Tuesday, September 30, 2008
eh...pickles....
Anyways, the pickles look dang pretty in jars and he's developing a little cult following. I think people befriending me just for a shot at his pickles. Wait. That doesn't sound right...
Friday, September 26, 2008
damnit janet
And I love collaboration. It warms my heart. It makes me smile. It's good stuff.
So I was happy today to stumble across this article on how the Rocky Horror Picture Show turned into a phenomena. It's a fun read and I love the part about the guy who stubbornly put newspaper over his head every filming for three weekends until the idea finally caught on. I like the image of this guy with a paper over his head and his friends making fun of him. And now it's one of the more popular things to do when you see Rocky Horror. There you go. Persistence can pay off.
Thursday, September 25, 2008
phobia
Lots of people dream about losing their teeth. I wouldn't call that a phobia so much as a collective-unconscious-fear-thing.
Well, just to be clear, that's not what I'm talking about here. What I'm talking about is a phobia. Or just a fallacious way of thinking. I don't know. I'm thinking too hard.
Here's the story. One night I parked my car on my friend's farm in Michigan. I left the window down. It was a warm night. Balmy. I had a beer, hung out, then it was time to go home. Well, driving back to my place I became consumed by the idea that a raccoon had climbed in the window, fallen asleep in the back seat, and was, as I drove, just waiting for the right moment to pounce. I kept turning around, searching for the critter in the pitch black, waving my hands around in the air, all the while, bracing myself for the moment he bit.
Crazy, right?
Well, that raccoon has become a little bit of a symbol for me. A symbol of all the stifling things I let myself believe, all the things I let cloud my enjoyment of this long, pleasant ride home we call life.
So here's to getting rid of the non-existant raccoons in the car. (And hats that make you look like a turkey...)
Monday, September 22, 2008
pop up pancakes and last night's beer can
Well, I was jumping around and found this recipe for Pop Up Pancakes here . I made them for the kid that following Saturday along with strawberries and raspberries (that we picked this summer!) I simmered in a little sauce pan with some water and sugar.

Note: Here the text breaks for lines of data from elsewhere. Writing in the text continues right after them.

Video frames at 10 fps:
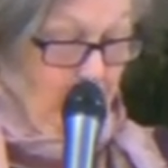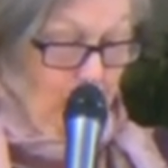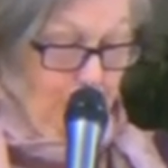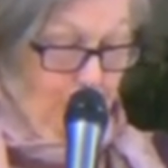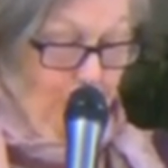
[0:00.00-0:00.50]

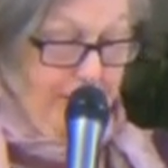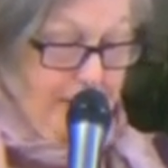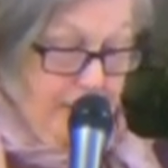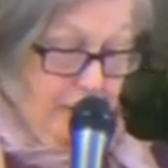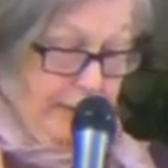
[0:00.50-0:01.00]
Her point
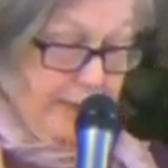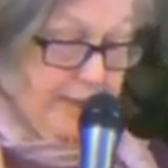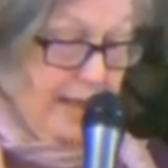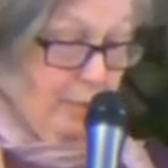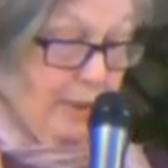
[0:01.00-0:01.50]
here is
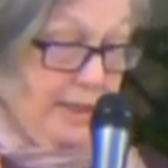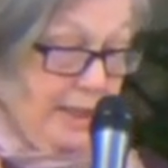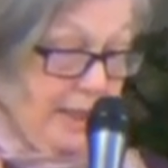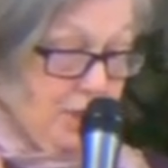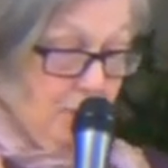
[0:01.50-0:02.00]
that we
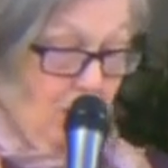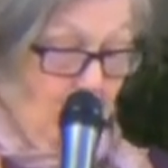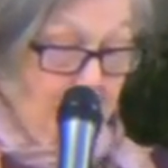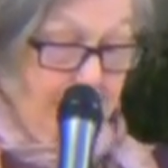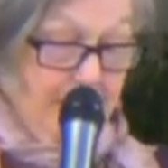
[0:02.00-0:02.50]
need to
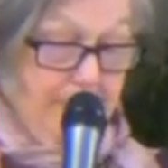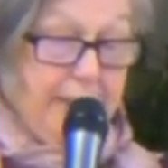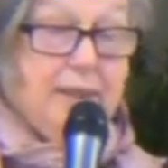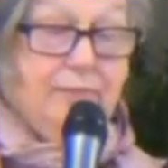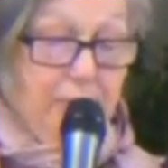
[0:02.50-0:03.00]
all be
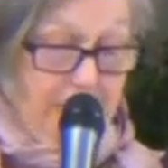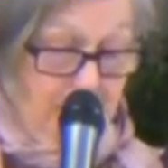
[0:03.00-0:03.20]
committed for the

Dang, they looked pretty, and tasted even better. As a homage to the blogs I love, I show the “blog” photo above… This was a dish I fixed up and took across the street to our neighbor because the kid and I had eaten our fill.

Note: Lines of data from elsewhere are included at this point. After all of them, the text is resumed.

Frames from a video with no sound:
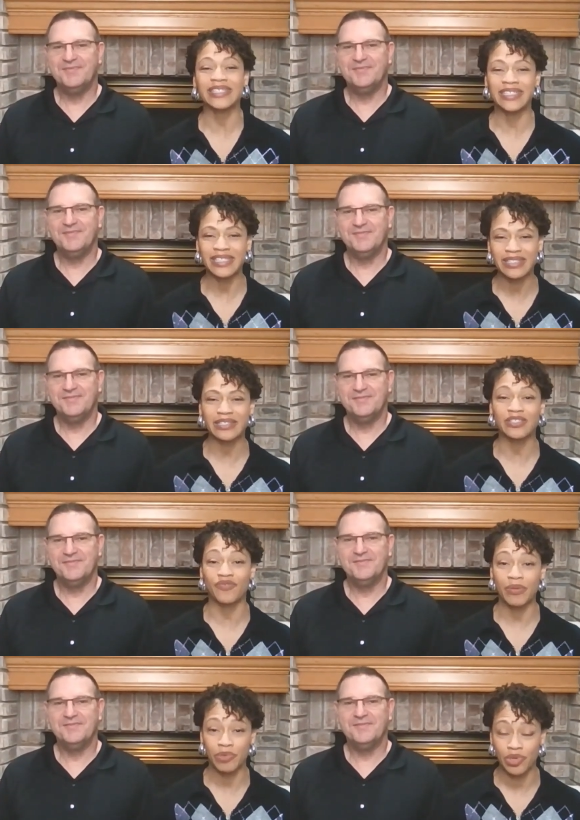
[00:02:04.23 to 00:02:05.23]
Speaker 1: distance
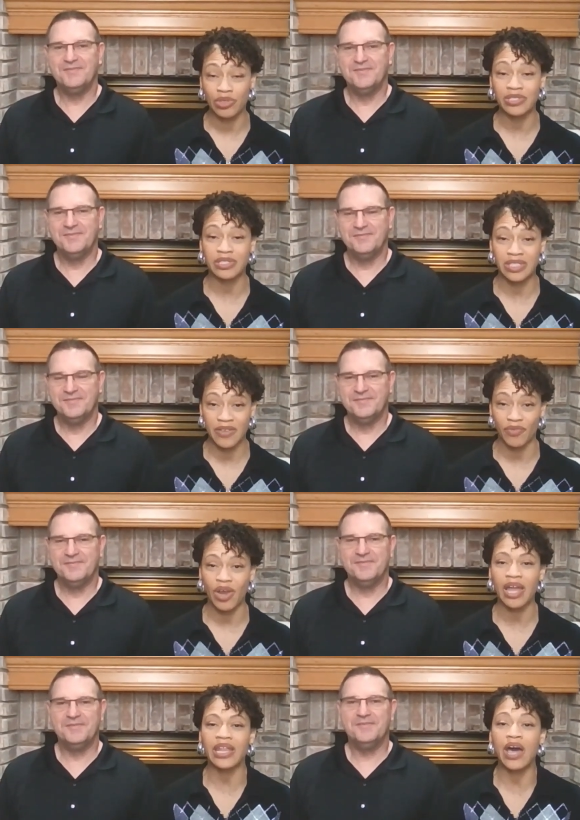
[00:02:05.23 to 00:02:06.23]
from your deceiver,
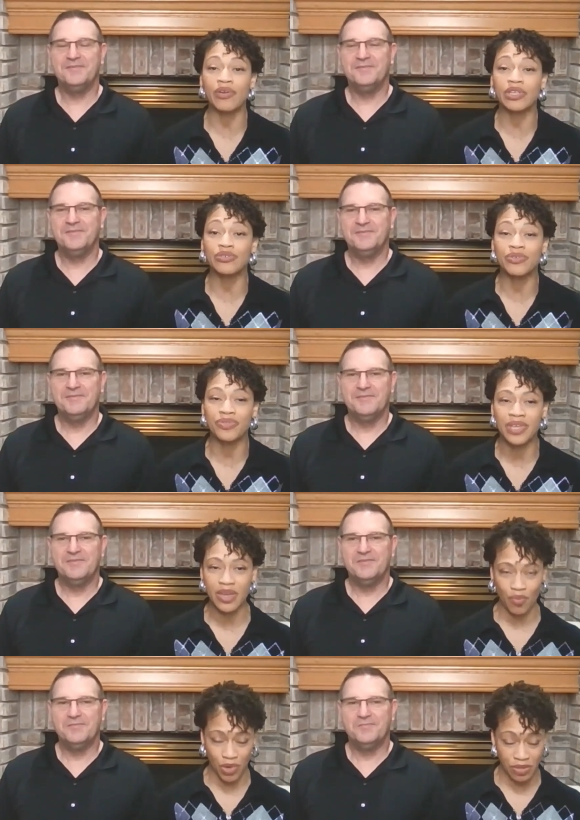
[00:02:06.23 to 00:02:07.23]
allowing you to think
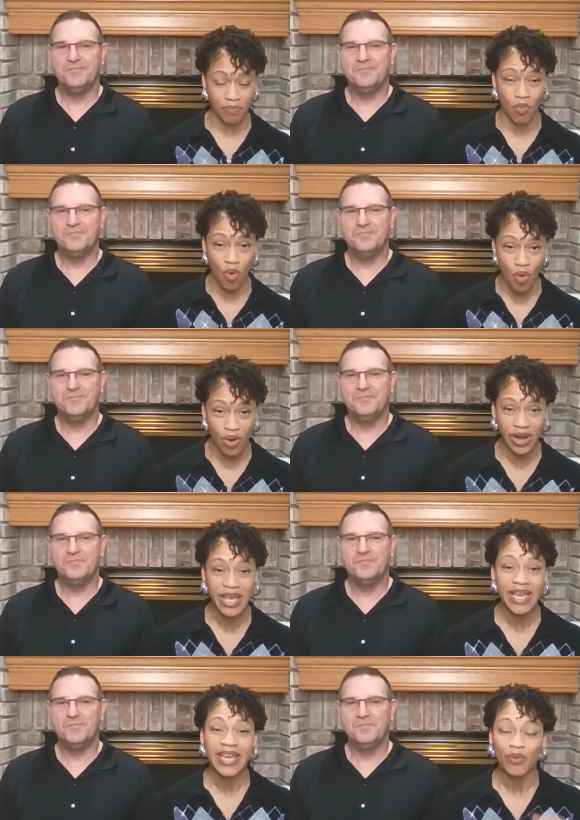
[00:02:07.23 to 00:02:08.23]
with more
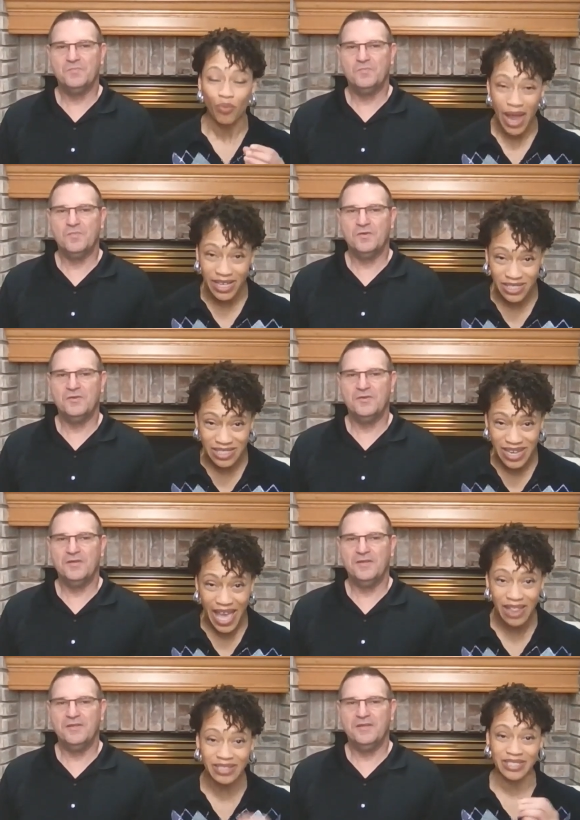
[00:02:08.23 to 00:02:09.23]

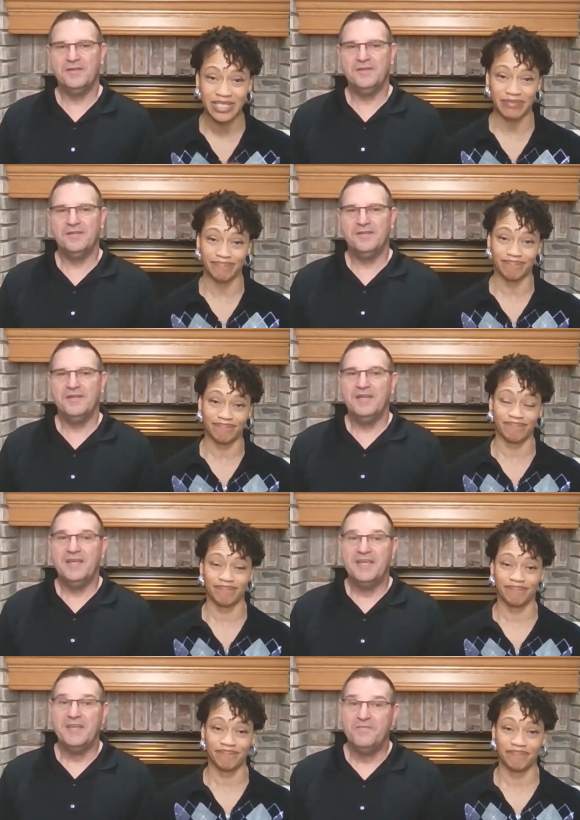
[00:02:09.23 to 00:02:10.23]
rationality.
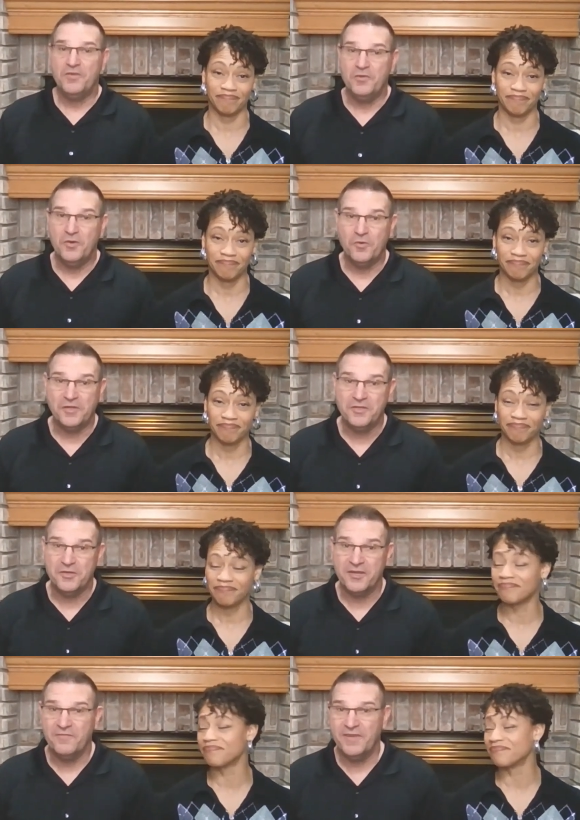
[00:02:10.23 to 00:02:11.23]
Speaker 2: If you notice your
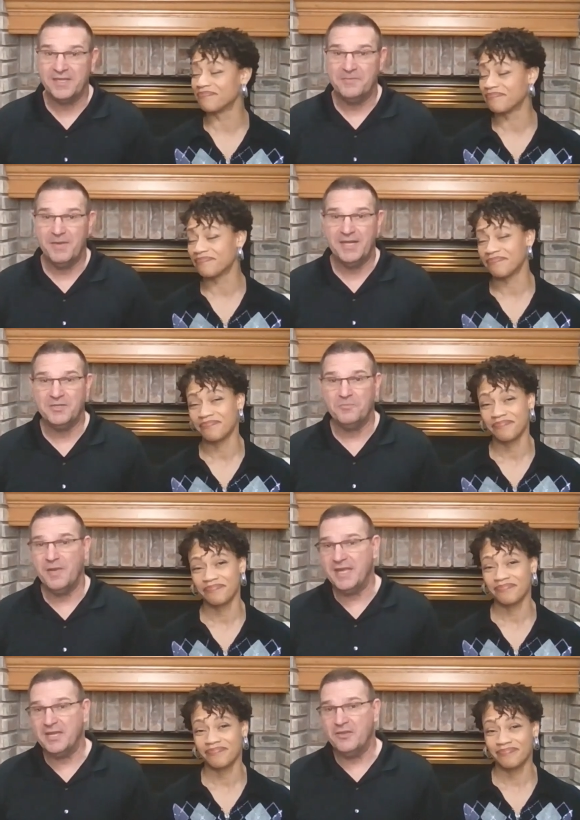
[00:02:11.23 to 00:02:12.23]
victimizer
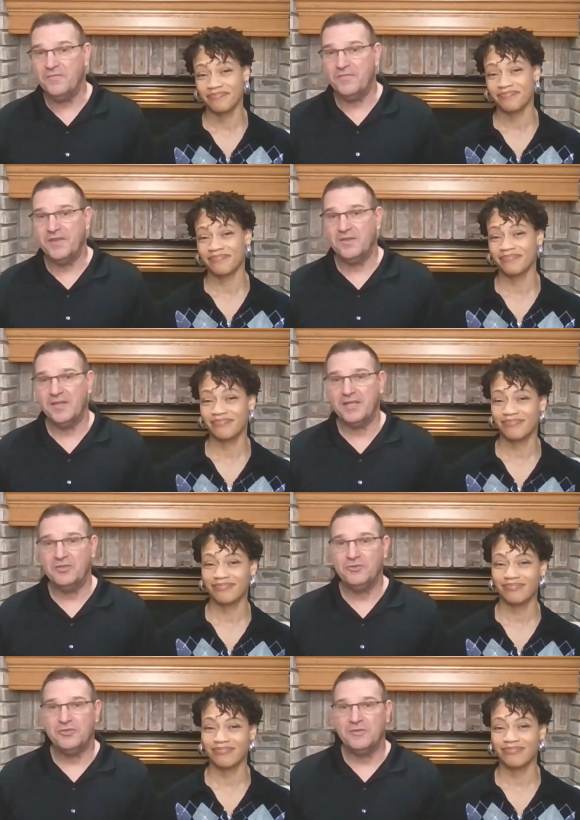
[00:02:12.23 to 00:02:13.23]
making you feel like you
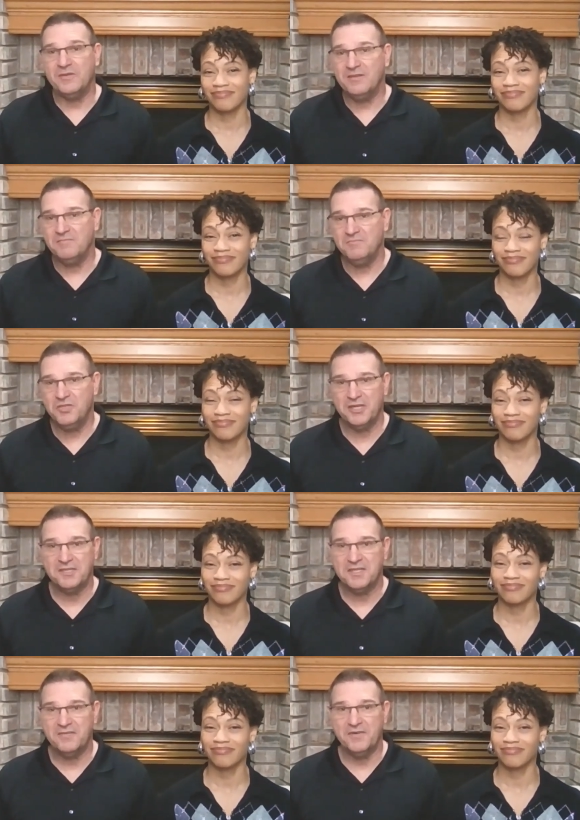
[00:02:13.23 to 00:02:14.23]
should
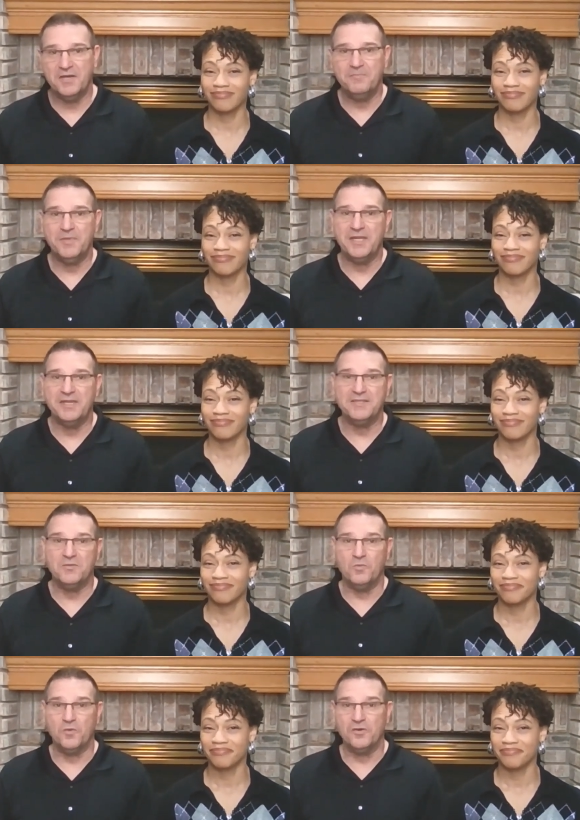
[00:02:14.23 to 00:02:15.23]
just give up because the
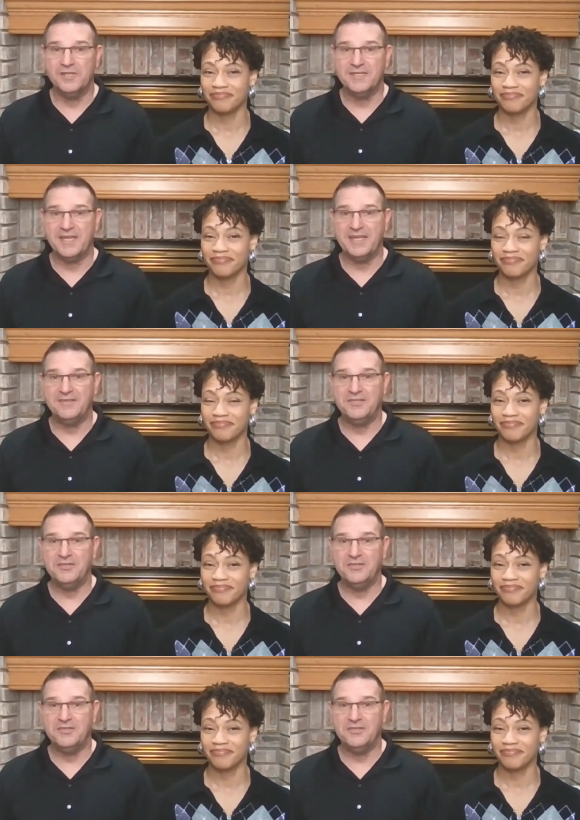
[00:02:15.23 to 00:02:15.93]
world is against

Thursday, September 18, 2008
I heart alleys
We have these amazing alleys in our neighborhood. Well, amazing may be a bit strong but shoot, I get paid to use adjectives Anyways, these alleys are a weird blend of beauty and creepiness...lush, delicious blackberries and, two steps away, a broken bottle and an empty paper bag. Before Addie came I walked them every morning with the dog - rain or sun. It was a way to defragment before the day started, and Rhodie loved it. Then, when Addie was a baby I'd strap her in her snugglie and we'd walk them together. In the early days she'd just blink and stare, but time passed and she began to learn the words of the alley "dandilion, rose, stick, rock".
There is a vulnerability. Occasionally the out of place person walks by, a weird looking guy with a stick or an aimless homeless type looking for returnable bottles. But I love our alley. It’s like the park equivalent of a hole-in-the-wall. The trees have had their share of hard knocks; the weeds just want a little something to drink. And hey, isn’t beauty just a little more beautiful when you have to search for it?